# Task item
Wherever the line with "Silent video, 20 frames per second." sits in the listing below, transcribe from it up to and including the line with "[20:15.70-20:16.60]", exactly, and leave the remaining lines out.

# Data listing

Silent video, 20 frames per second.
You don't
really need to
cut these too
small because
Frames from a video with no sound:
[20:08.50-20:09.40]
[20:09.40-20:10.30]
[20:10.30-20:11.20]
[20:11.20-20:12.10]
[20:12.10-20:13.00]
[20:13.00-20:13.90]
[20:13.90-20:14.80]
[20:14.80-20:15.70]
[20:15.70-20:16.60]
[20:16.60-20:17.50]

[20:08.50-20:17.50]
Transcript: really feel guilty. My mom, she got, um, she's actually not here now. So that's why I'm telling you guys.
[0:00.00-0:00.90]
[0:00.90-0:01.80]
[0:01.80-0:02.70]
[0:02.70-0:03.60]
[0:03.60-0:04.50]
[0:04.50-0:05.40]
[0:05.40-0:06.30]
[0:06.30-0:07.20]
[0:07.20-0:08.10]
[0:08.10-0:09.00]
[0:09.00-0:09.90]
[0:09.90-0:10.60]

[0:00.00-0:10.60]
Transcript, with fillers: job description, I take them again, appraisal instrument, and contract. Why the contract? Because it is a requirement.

---

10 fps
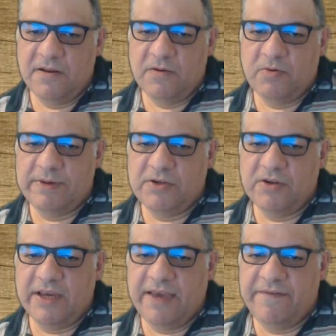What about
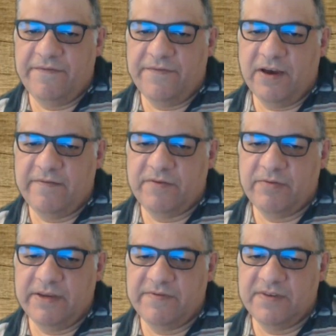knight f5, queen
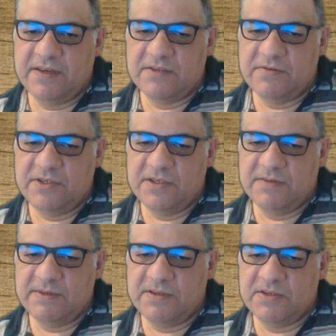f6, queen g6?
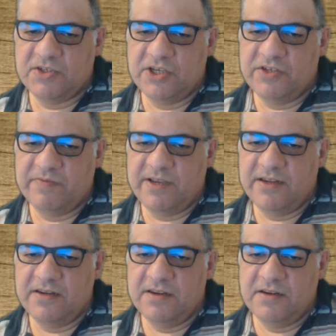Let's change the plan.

# Reply to the task
Silent video, 20 frames per second.
You don't
really need to
cut these too
small because
Frames from a video with no sound:
[20:08.50-20:09.40]
[20:09.40-20:10.30]
[20:10.30-20:11.20]
[20:11.20-20:12.10]
[20:12.10-20:13.00]
[20:13.00-20:13.90]
[20:13.90-20:14.80]
[20:14.80-20:15.70]
[20:15.70-20:16.60]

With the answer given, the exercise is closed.